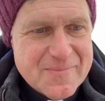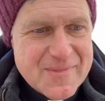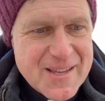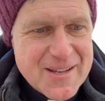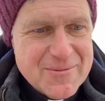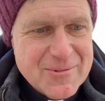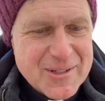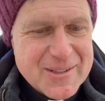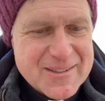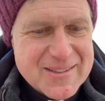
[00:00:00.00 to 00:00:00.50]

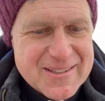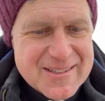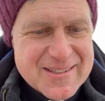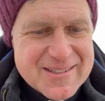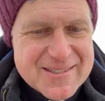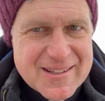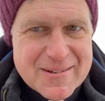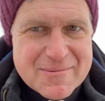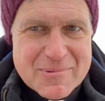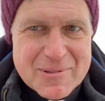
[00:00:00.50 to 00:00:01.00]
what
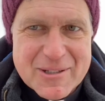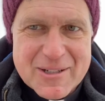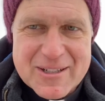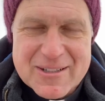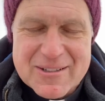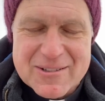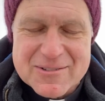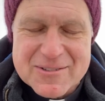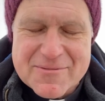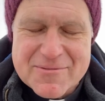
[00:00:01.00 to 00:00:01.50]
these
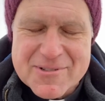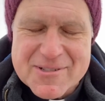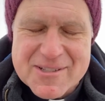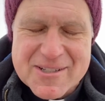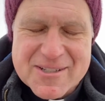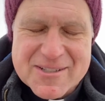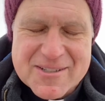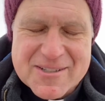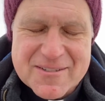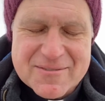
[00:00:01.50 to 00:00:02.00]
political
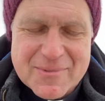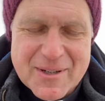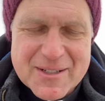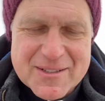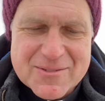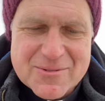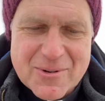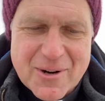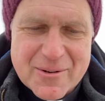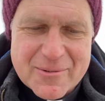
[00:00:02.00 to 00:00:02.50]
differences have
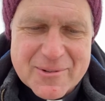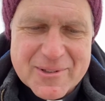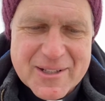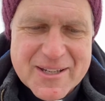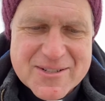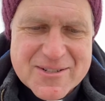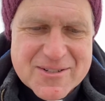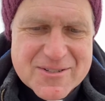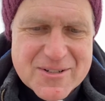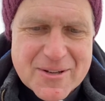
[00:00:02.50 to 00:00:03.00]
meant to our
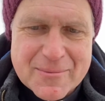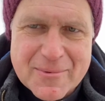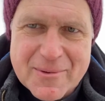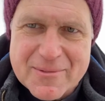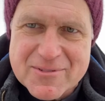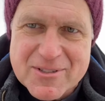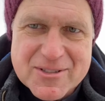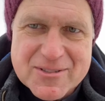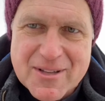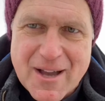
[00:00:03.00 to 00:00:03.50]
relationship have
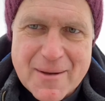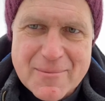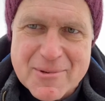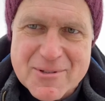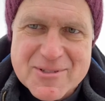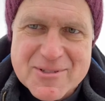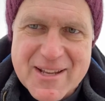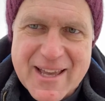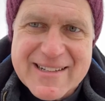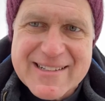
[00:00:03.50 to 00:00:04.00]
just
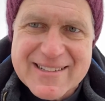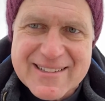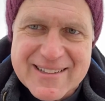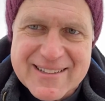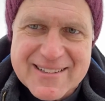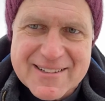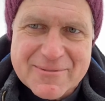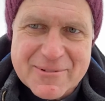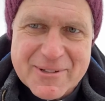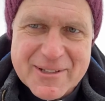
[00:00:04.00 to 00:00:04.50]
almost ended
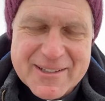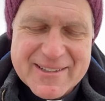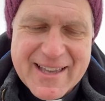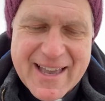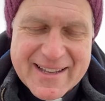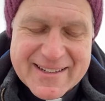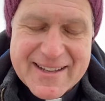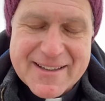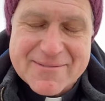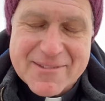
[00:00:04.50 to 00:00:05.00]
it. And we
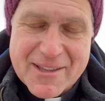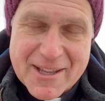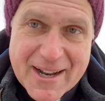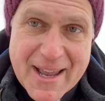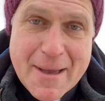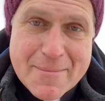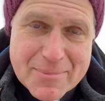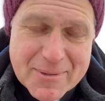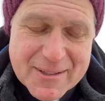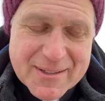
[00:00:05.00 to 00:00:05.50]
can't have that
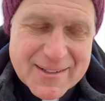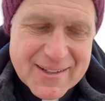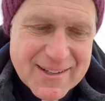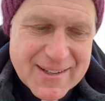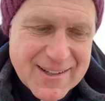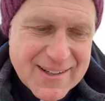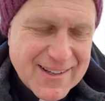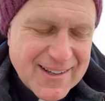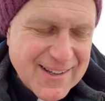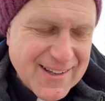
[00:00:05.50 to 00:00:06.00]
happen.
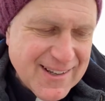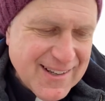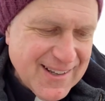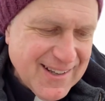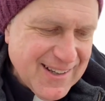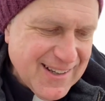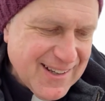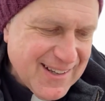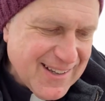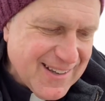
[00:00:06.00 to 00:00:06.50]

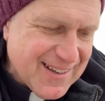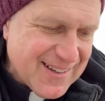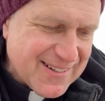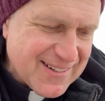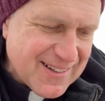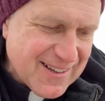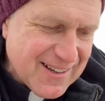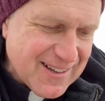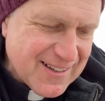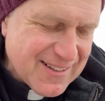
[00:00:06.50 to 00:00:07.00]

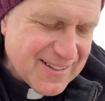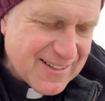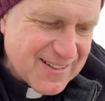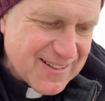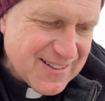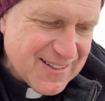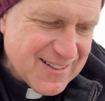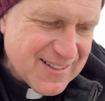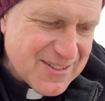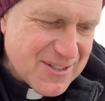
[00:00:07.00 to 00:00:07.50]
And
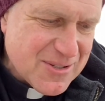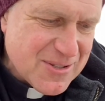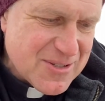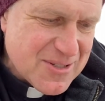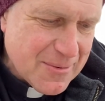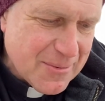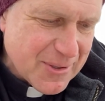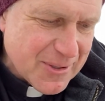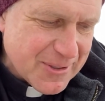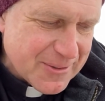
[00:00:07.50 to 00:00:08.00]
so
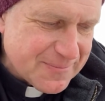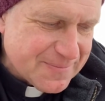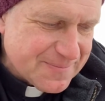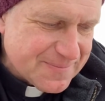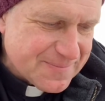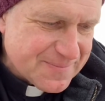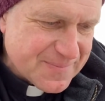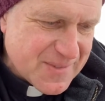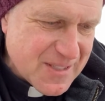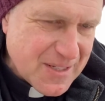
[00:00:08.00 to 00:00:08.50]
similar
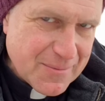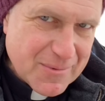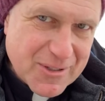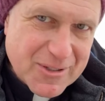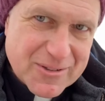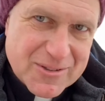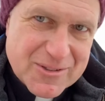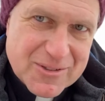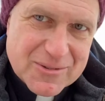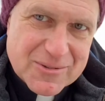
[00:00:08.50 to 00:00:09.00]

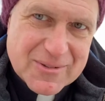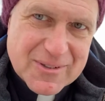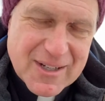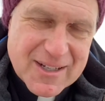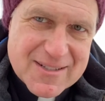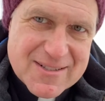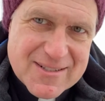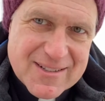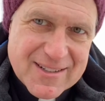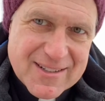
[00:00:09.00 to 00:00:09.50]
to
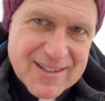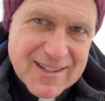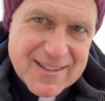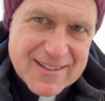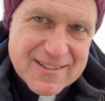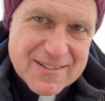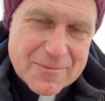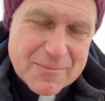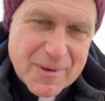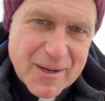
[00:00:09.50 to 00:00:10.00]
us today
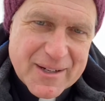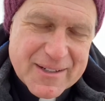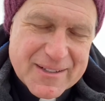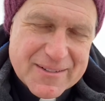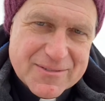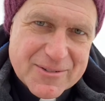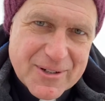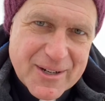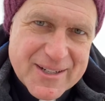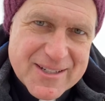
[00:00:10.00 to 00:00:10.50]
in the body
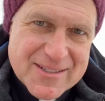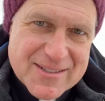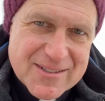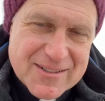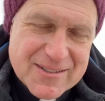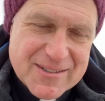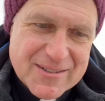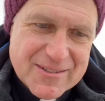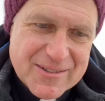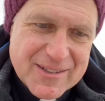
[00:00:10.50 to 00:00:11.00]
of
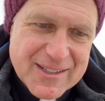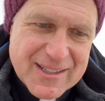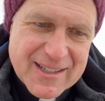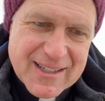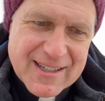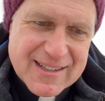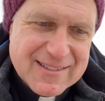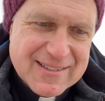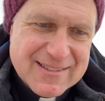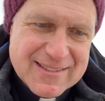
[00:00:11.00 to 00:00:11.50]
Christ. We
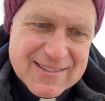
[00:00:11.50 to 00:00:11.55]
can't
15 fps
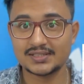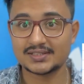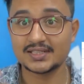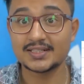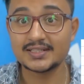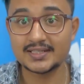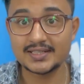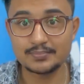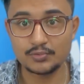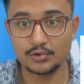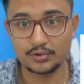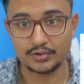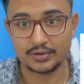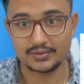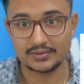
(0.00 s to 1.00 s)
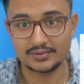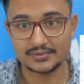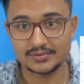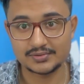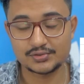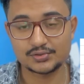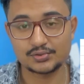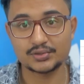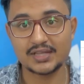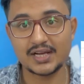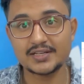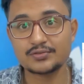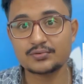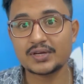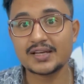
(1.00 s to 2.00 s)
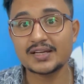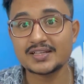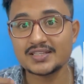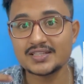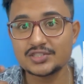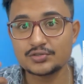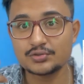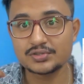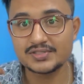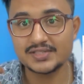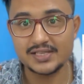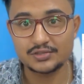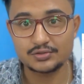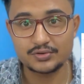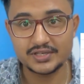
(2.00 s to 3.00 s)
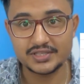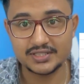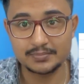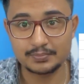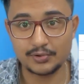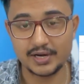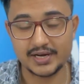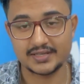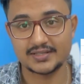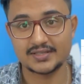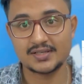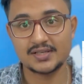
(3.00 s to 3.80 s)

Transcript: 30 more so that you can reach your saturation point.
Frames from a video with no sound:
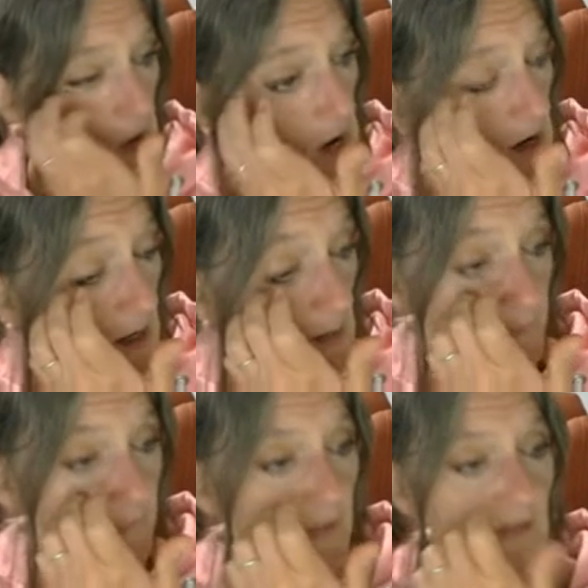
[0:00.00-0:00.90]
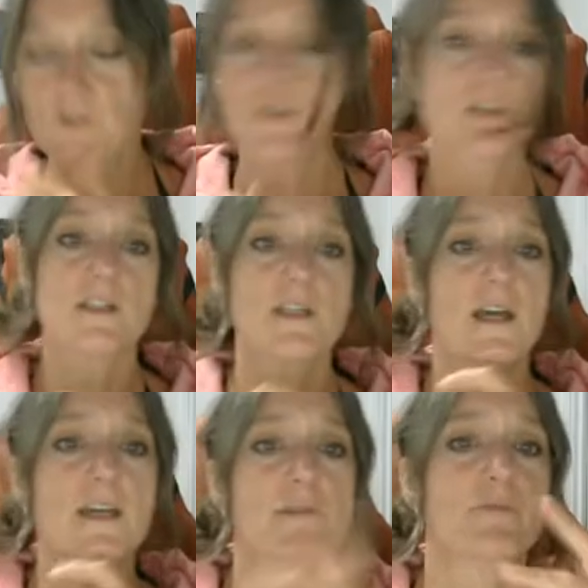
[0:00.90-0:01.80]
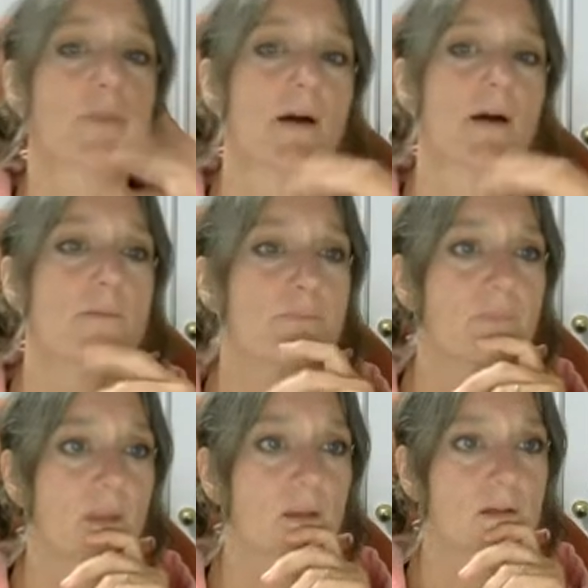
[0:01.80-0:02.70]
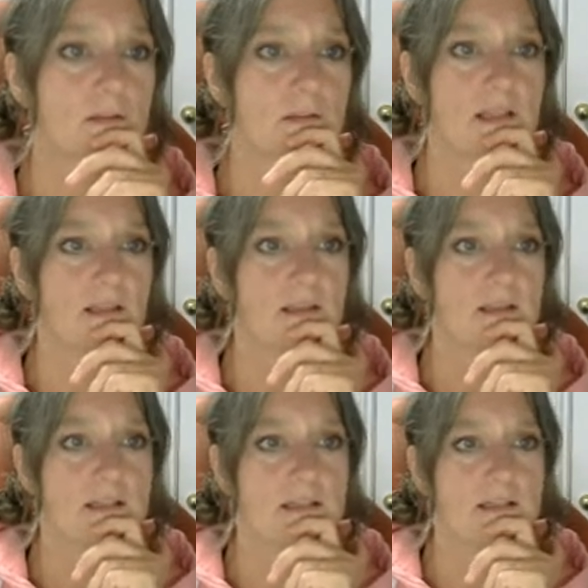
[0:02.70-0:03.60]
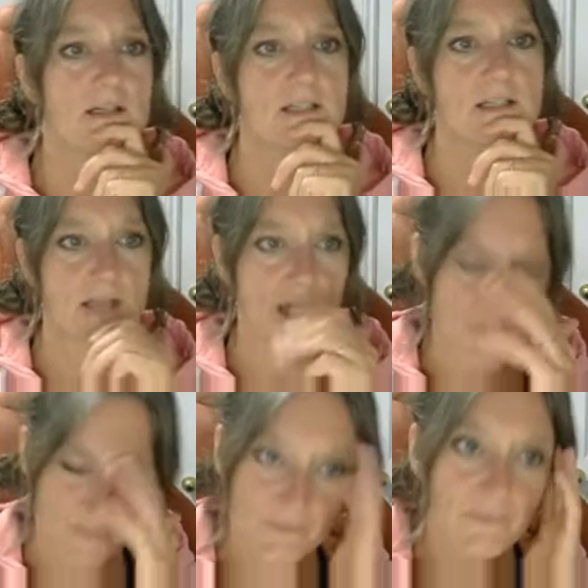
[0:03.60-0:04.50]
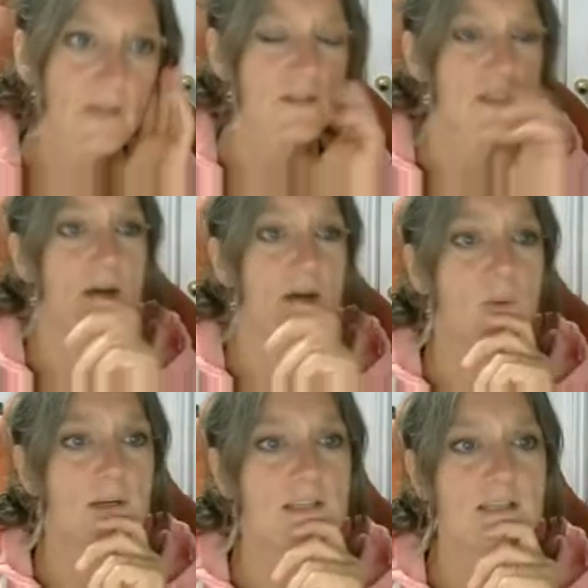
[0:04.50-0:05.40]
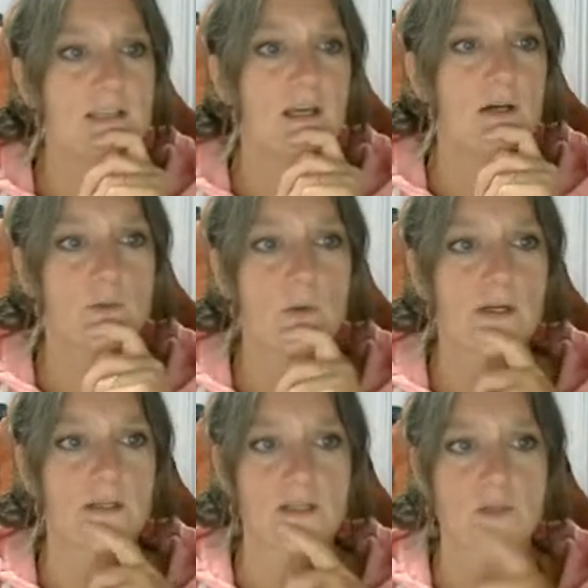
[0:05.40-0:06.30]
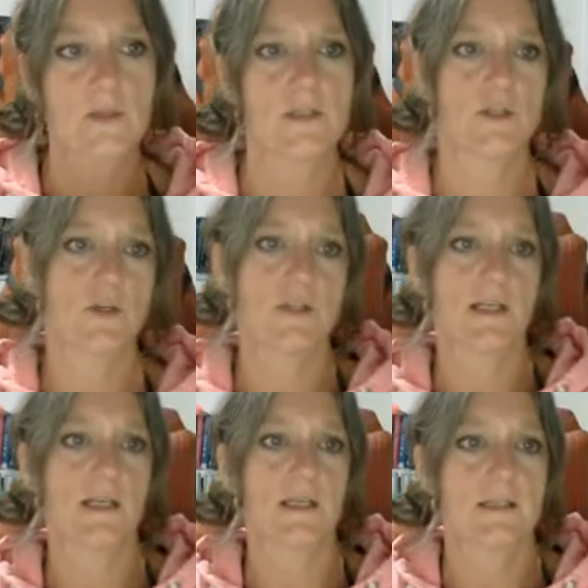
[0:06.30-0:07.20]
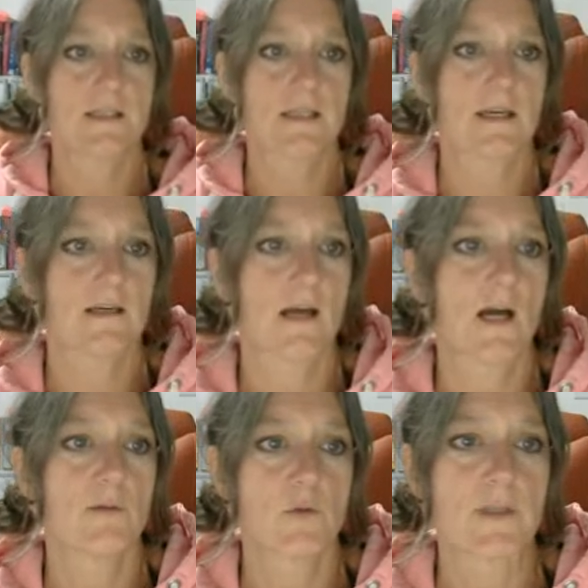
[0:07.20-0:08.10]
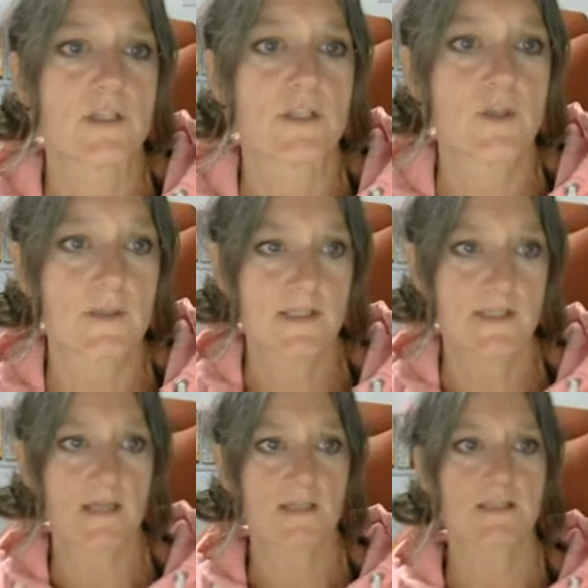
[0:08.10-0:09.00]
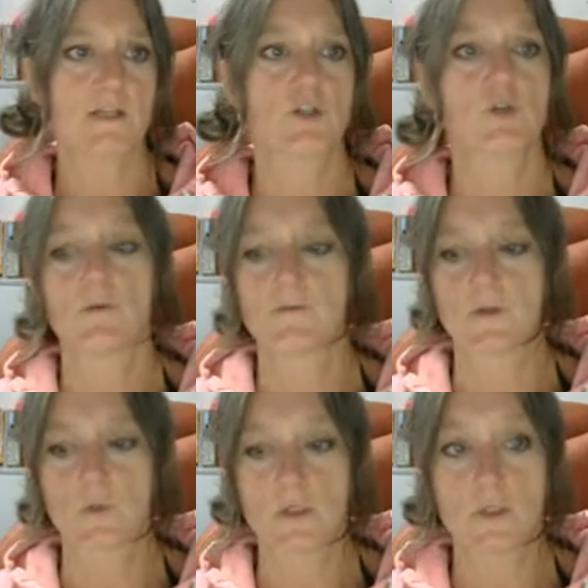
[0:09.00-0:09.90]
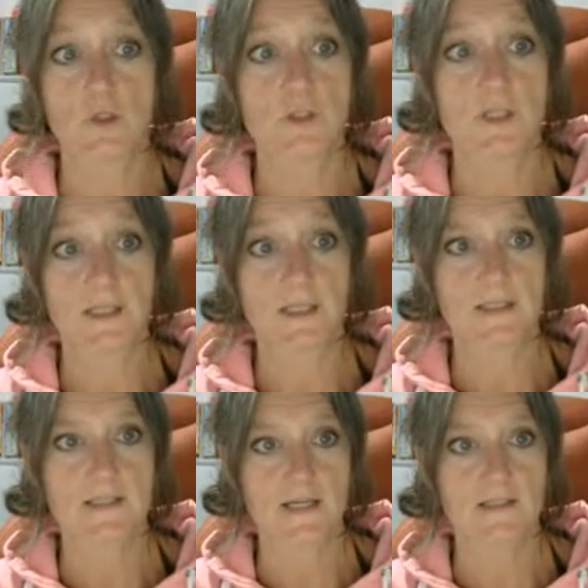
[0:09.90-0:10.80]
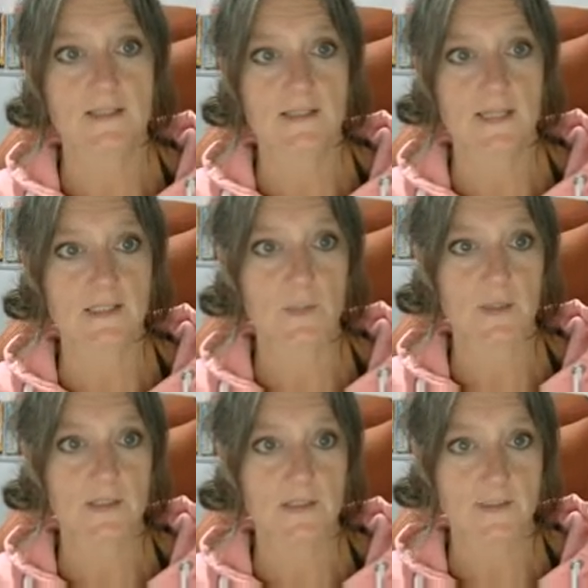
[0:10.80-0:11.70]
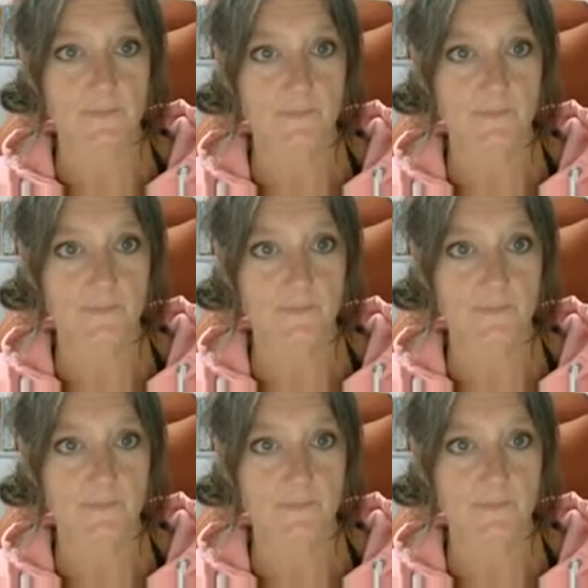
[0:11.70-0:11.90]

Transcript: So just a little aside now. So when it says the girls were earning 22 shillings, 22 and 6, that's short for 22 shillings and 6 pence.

Task description :: Write out the whole listing exactly, with no pictures.

Answer area ::
[00:00:00.00 to 00:00:00.50]

[00:00:00.50 to 00:00:01.00]
what
[00:00:01.00 to 00:00:01.50]
these
[00:00:01.50 to 00:00:02.00]
political
[00:00:02.00 to 00:00:02.50]
differences have
[00:00:02.50 to 00:00:03.00]
meant to our
[00:00:03.00 to 00:00:03.50]
relationship have
[00:00:03.50 to 00:00:04.00]
just
[00:00:04.00 to 00:00:04.50]
almost ended
[00:00:04.50 to 00:00:05.00]
it. And we
[00:00:05.00 to 00:00:05.50]
can't have that
[00:00:05.50 to 00:00:06.00]
happen.
[00:00:06.00 to 00:00:06.50]

[00:00:06.50 to 00:00:07.00]

[00:00:07.00 to 00:00:07.50]
And
[00:00:07.50 to 00:00:08.00]
so
[00:00:08.00 to 00:00:08.50]
similar
[00:00:08.50 to 00:00:09.00]

[00:00:09.00 to 00:00:09.50]
to
[00:00:09.50 to 00:00:10.00]
us today
[00:00:10.00 to 00:00:10.50]
in the body
[00:00:10.50 to 00:00:11.00]
of
[00:00:11.00 to 00:00:11.50]
Christ. We
[00:00:11.50 to 00:00:11.55]
can't
15 fps
(0.00 s to 1.00 s)
(1.00 s to 2.00 s)
(2.00 s to 3.00 s)
(3.00 s to 3.80 s)

Transcript: 30 more so that you can reach your saturation point.
Frames from a video with no sound:
[0:00.00-0:00.90]
[0:00.90-0:01.80]
[0:01.80-0:02.70]
[0:02.70-0:03.60]
[0:03.60-0:04.50]
[0:04.50-0:05.40]
[0:05.40-0:06.30]
[0:06.30-0:07.20]
[0:07.20-0:08.10]
[0:08.10-0:09.00]
[0:09.00-0:09.90]
[0:09.90-0:10.80]
[0:10.80-0:11.70]
[0:11.70-0:11.90]

Transcript: So just a little aside now. So when it says the girls were earning 22 shillings, 22 and 6, that's short for 22 shillings and 6 pence.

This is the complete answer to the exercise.